Exercise
Nothing but the lines from the one containing "[00:08:44.73 to 00:08:45.73]" through the end of the entries below should appear in your answer, transcribed exactly; please drop the pictures.

[Stored data entries]
= Beginning of Section =

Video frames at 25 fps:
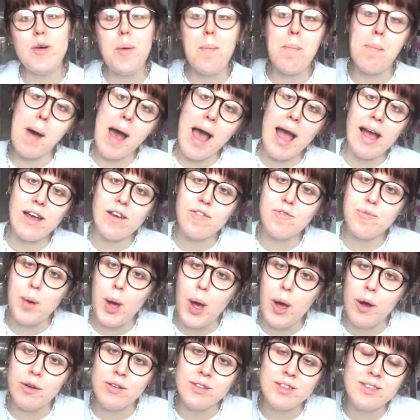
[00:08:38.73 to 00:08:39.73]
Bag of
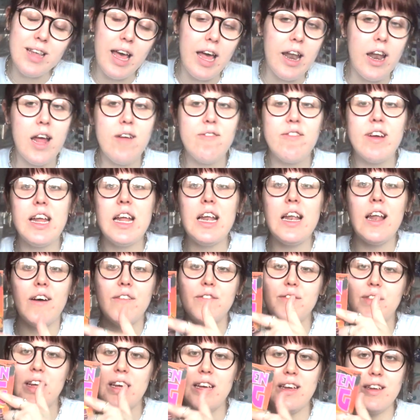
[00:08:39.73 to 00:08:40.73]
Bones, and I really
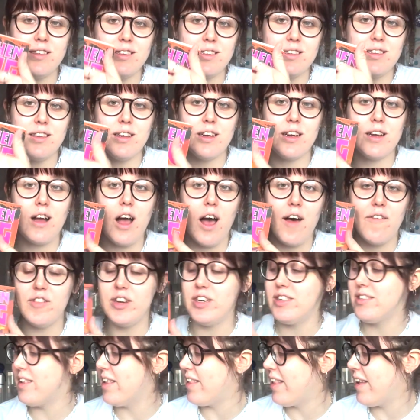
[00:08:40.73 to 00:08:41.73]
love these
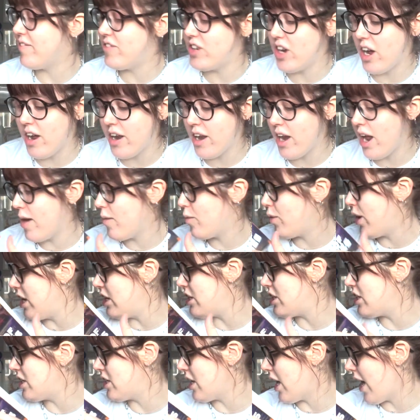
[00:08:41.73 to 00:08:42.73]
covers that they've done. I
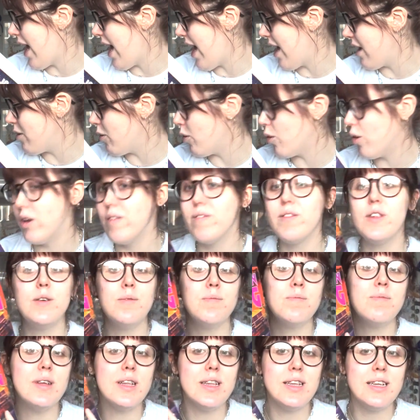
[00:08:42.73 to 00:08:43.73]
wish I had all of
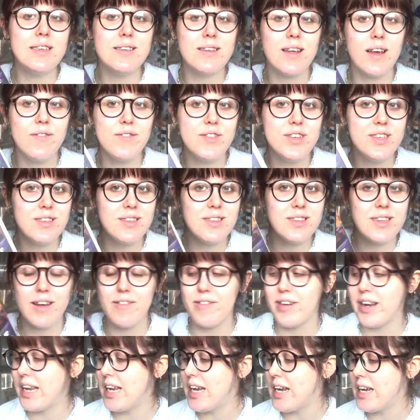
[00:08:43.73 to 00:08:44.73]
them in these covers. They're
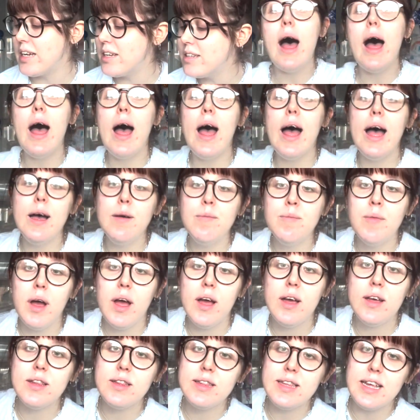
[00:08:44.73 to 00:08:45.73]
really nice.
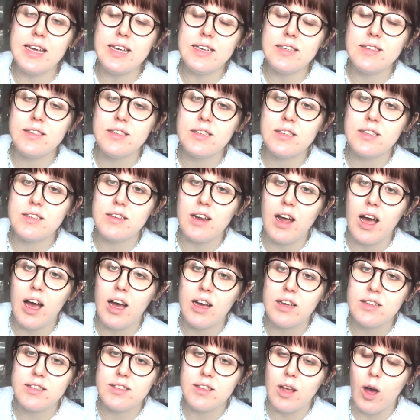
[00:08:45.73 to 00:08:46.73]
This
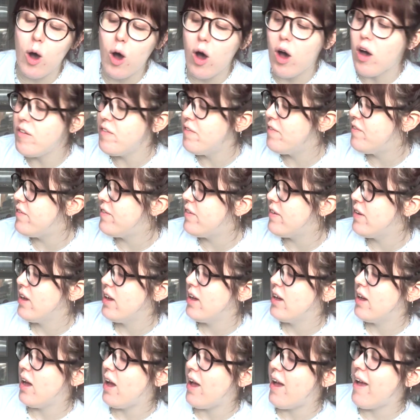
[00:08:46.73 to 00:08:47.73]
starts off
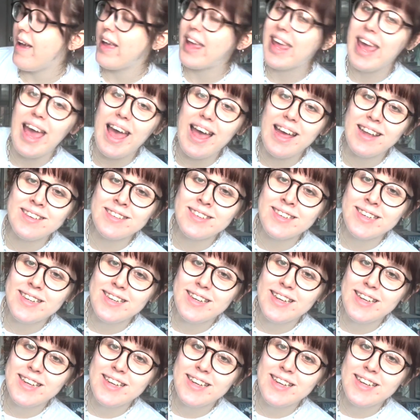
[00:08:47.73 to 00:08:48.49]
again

= End of Section =

Solved exercise
[00:08:44.73 to 00:08:45.73]
really nice.
[00:08:45.73 to 00:08:46.73]
This
[00:08:46.73 to 00:08:47.73]
starts off
[00:08:47.73 to 00:08:48.49]
again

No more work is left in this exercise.